## Stored data
----------------------------------------

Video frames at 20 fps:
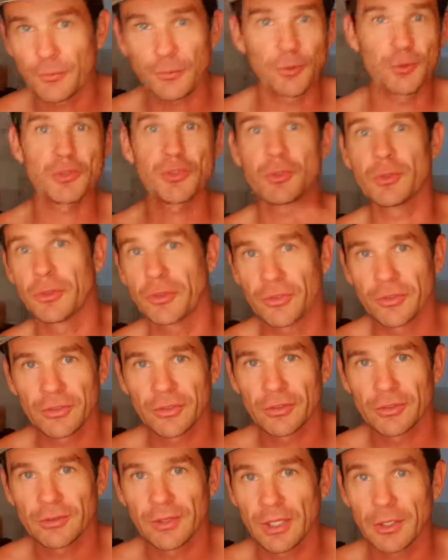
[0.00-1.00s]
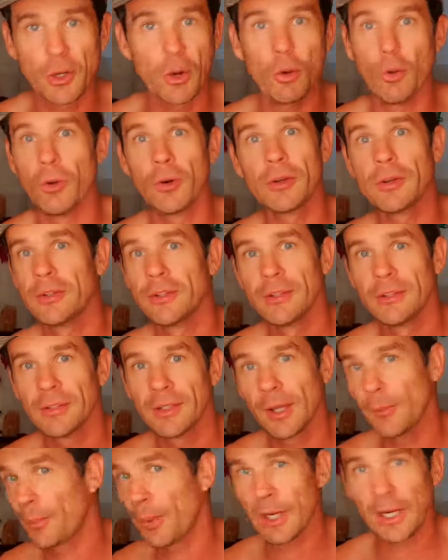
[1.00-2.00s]
juice and corn
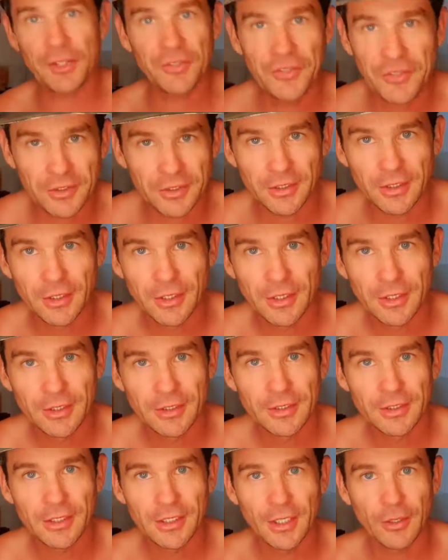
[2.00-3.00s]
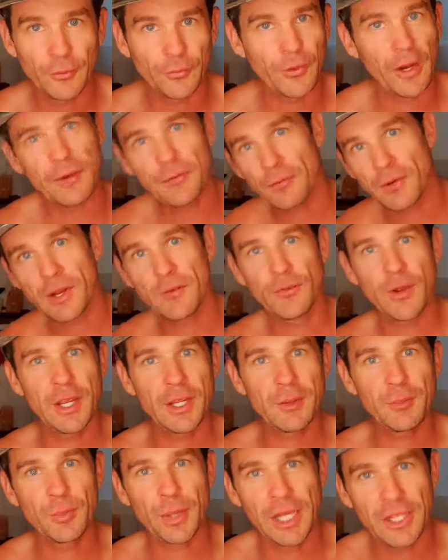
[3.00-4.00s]
and pasta and fat-free
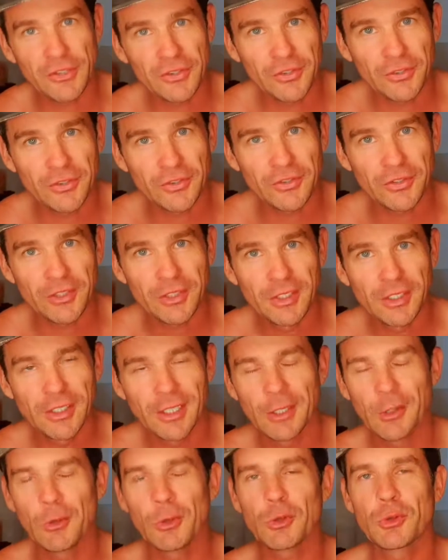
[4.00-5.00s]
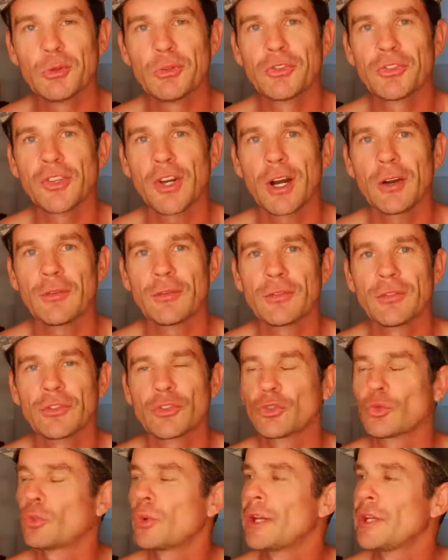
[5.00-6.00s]
vegan pizzas and all the good stuff,
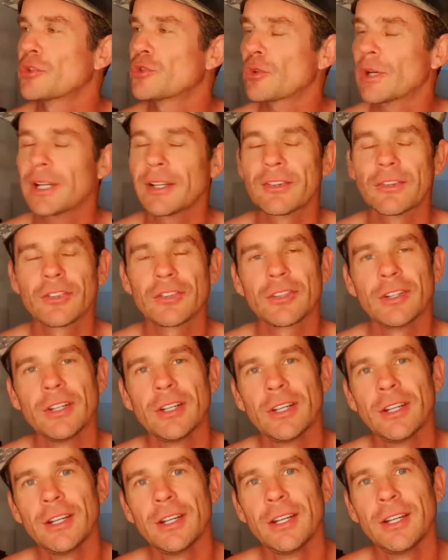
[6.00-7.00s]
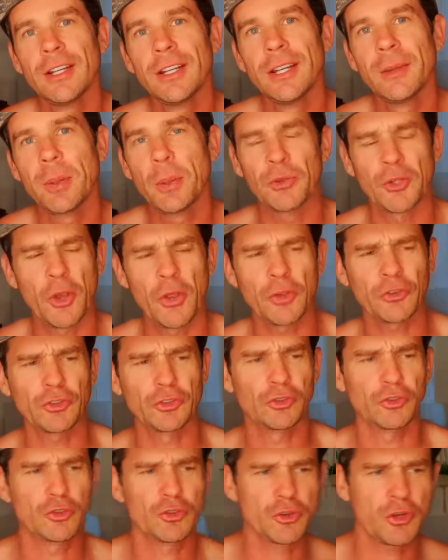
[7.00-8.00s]
sweet drinks. And people say, oh, that's
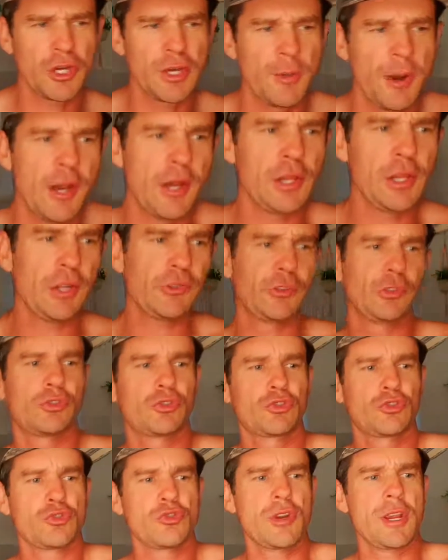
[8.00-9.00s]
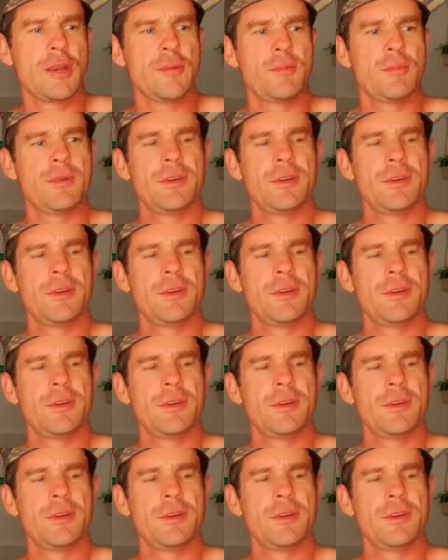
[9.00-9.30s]
extreme.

----------------------------------------

## TASK STATEMENT
Beginning at the line with "[3.00-4.00s]", reproduce each line exactly through the last line of the records above, with pictures left out.

## ANSWER SPACE
[3.00-4.00s]
and pasta and fat-free
[4.00-5.00s]
[5.00-6.00s]
vegan pizzas and all the good stuff,
[6.00-7.00s]
[7.00-8.00s]
sweet drinks. And people say, oh, that's
[8.00-9.00s]
[9.00-9.30s]
extreme.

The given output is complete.